Der Wohnungsmarkt befindet sich in einem tiefen Einbruch
Im Dezember begannen die Bauherren mit dem Bau von Häusern fiel den vierten Monat in Folge und die Verkäufe bestehender Eigenheime gingen den elften Monat in Folge auf den niedrigsten Stand seit 2010 zurück.
Ökonomen führen den Einbruch auf Zinserhöhungen der Fed zurück, die die Hypothekenzinsen von 3 % Anfang 2022 auf 7 % in die Höhe trieben, bevor sie kürzlich auf 6,1 % zurückgingen. Die Anhebungskampagne der Fed wurde durch die hohe Inflation ausgelöst, die teilweise durch Bidens Konjunkturpaket ausgelöst wurde.
Die Eigenheimpreise haben inzwischen wahrscheinlich ihren Höhepunkt erreicht und Ökonomen erwarten in diesem Jahr einen Rückgang von bis zu 15 %.
Weniger Wohnungsbau bedeutet weniger Arbeitsplätze für Arbeitnehmer und weniger Investitionen in die Wirtschaft. Und niedrigere Eigenheimpreise verringern das Vermögen der Haushalte und beeinträchtigen die Konsumausgaben.
Die Fertigung schrumpft
Hohe Zinsen haben der verarbeitenden Industrie in ähnlicher Weise geschadet, da Unternehmen Waren kaufen, wenn die Kreditkosten hoch sind.

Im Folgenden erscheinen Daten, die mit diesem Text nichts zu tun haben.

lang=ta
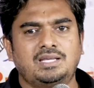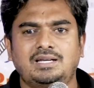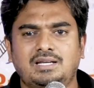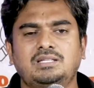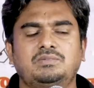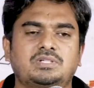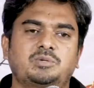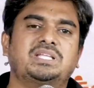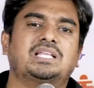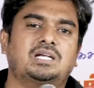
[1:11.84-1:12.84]
இல்லைனா இவங்க
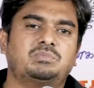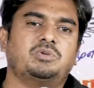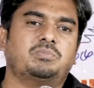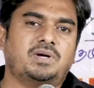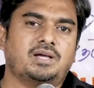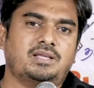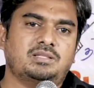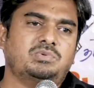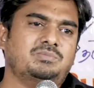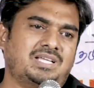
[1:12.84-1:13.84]
எப்படி கல்யாணம் பண்ணி வைப்பாங்க
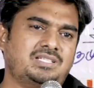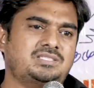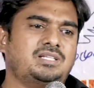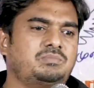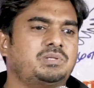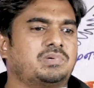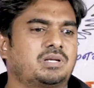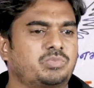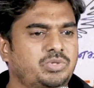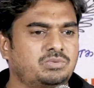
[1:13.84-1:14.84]
அந்த பொண்ணு மறைச்சிட்டா எப்படி
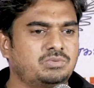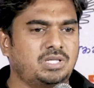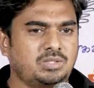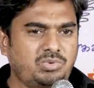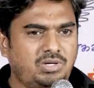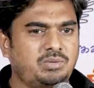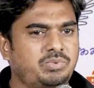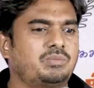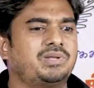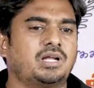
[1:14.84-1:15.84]
பண்ண முடியும் அந்த பொண்ணுகிட்ட
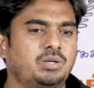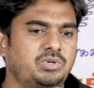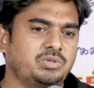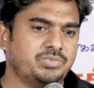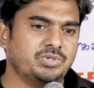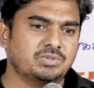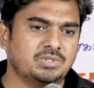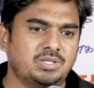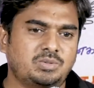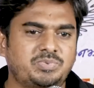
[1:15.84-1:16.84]
போய் எப்படி கண்டுபிடிக்க முடியும்
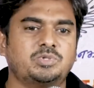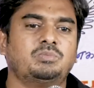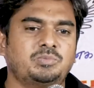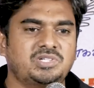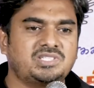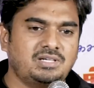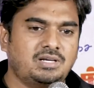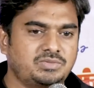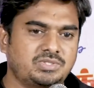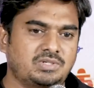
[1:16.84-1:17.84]
அது இப்போ ரொம்ப
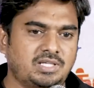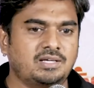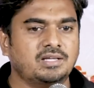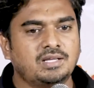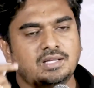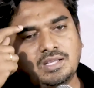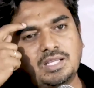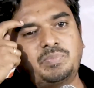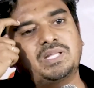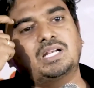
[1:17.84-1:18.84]
பர்சனலான விஷயம் இல்லையா
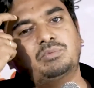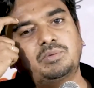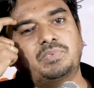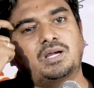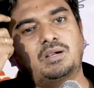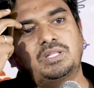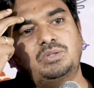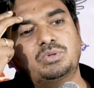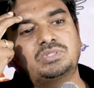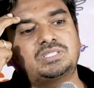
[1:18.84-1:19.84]
எப்படி கண்டுபிடிப்பாங்க
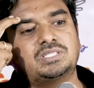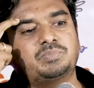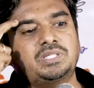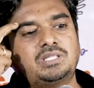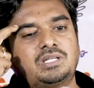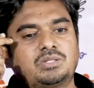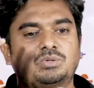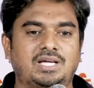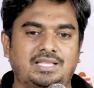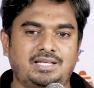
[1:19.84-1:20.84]
அப்படின்னு யோசித்தப்போ இதில் ஏதோ
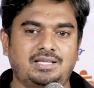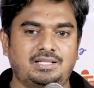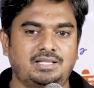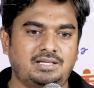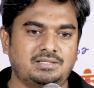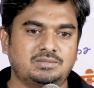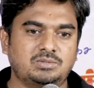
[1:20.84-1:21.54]
கதை இருக்கிறதா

Die Produktionstätigkeit ging im Januar den dritten Monat in Folge zurück.
Ein Teil des Grundes für die Probleme der Branche hat nichts mit Bidens Politik zu tun. Als die Pandemie nachließ, haben Verbraucher, die während der Pandemie Fernseher, Geräte und Möbel gekauft hatten, während sie zu Hause festsaßen, ihre Einkäufe auf Dienstleistungen wie Reisen und Theaterbesuche verlagert.

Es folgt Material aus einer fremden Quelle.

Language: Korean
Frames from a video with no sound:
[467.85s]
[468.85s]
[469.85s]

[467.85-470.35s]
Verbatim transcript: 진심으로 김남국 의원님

Die meisten Ökonomen sagen, dass eine Rezession 2023 wahrscheinlich ist
Obwohl die Verbraucherausgaben und Unternehmensinvestitionen im Jahr 2022 solide gewachsen sind, begannen sie sich Ende letzten Jahres abzuschwächen, da die Inflation und die Zinserhöhungen der Fed einen wachsenden Tribut forderten. Die meisten Ökonomen erwarten in diesem Jahr eine leichte Rezession, so die Umfrageteilnehmer von Wolters Kluwer Blue Chip Economic Indicators.
Nachdem das Bruttoinlandsprodukt des Landes im Jahr 2022 um 2,8 % gewachsen ist – basierend auf dem Durchschnitt der vier Quartale – erwartet Faucher, dass das BIP in diesem Jahr unverändert bleibt, da das Land etwa 2 Millionen Arbeitsplätze verliert.